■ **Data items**
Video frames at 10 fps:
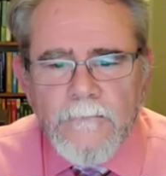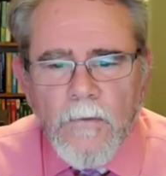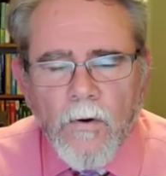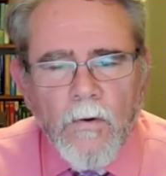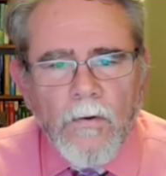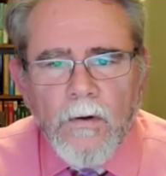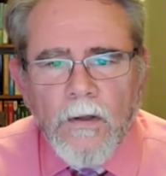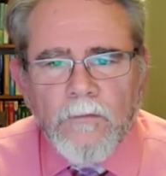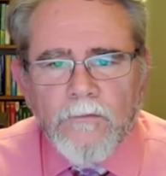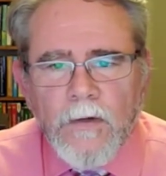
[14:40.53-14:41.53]
O
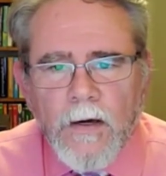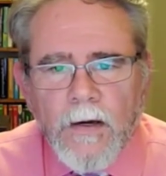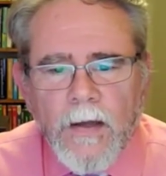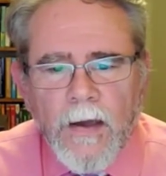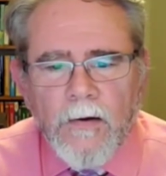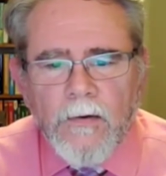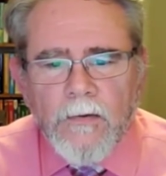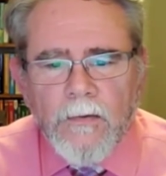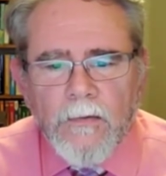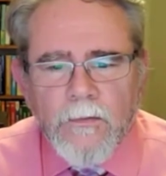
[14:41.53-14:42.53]
love of God, how
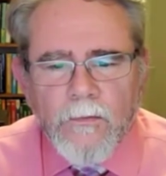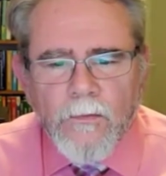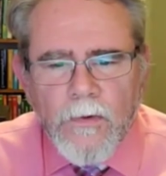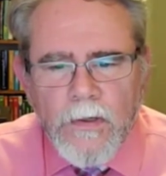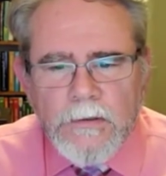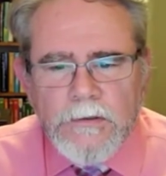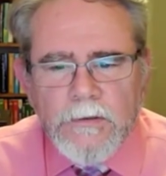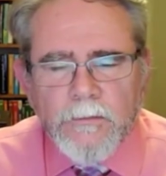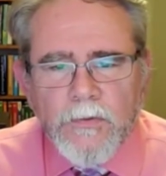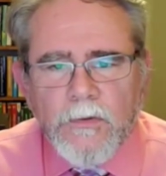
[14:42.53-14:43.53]
rich
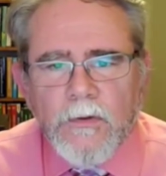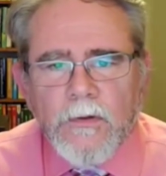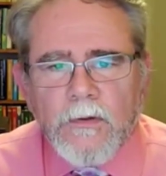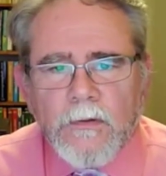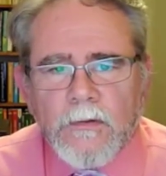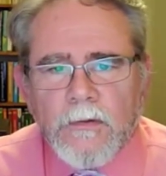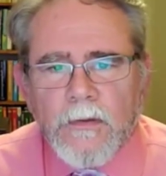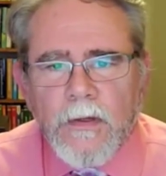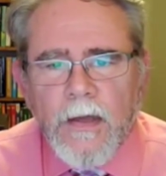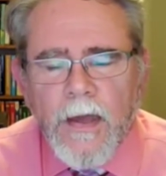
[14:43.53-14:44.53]
and pure,
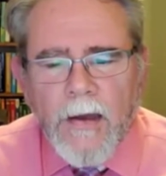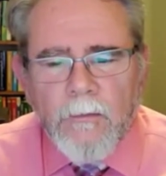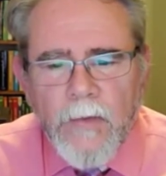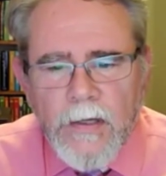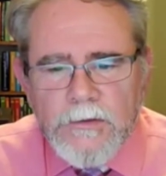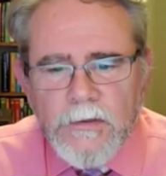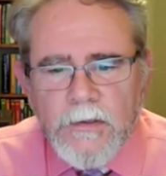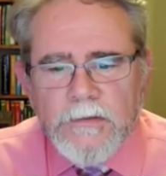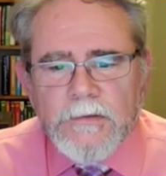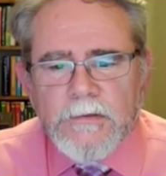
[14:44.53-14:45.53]
how
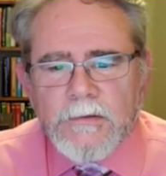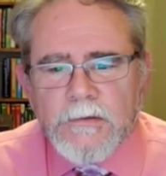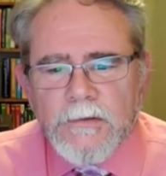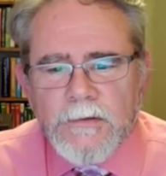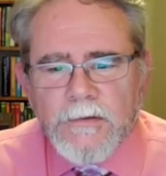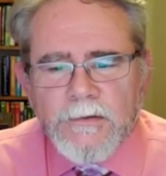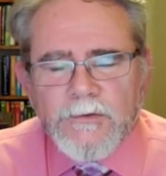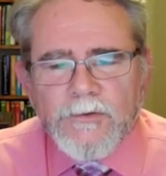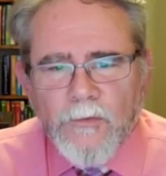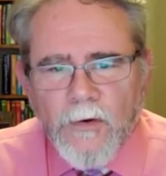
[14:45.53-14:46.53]
measureless and
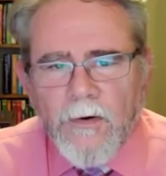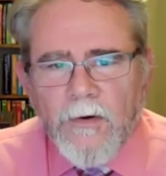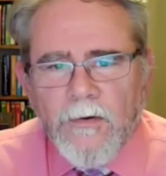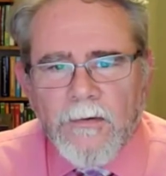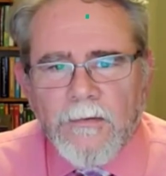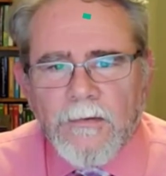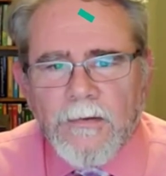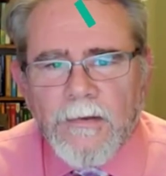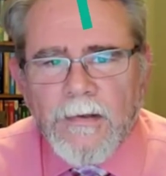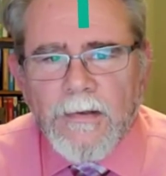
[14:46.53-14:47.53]
strong,
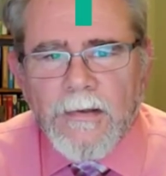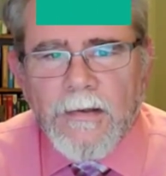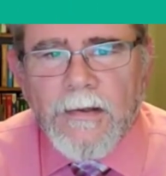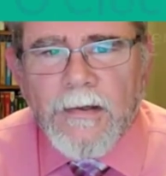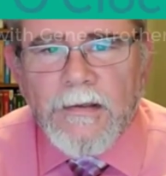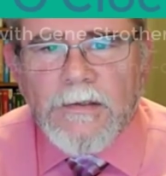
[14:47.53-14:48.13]
it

■ **What is needed**
Set the preceding data down again word for word, omitting images.

■ **Reply**
Video frames at 10 fps:
[14:40.53-14:41.53]
O
[14:41.53-14:42.53]
love of God, how
[14:42.53-14:43.53]
rich
[14:43.53-14:44.53]
and pure,
[14:44.53-14:45.53]
how
[14:45.53-14:46.53]
measureless and
[14:46.53-14:47.53]
strong,
[14:47.53-14:48.13]
it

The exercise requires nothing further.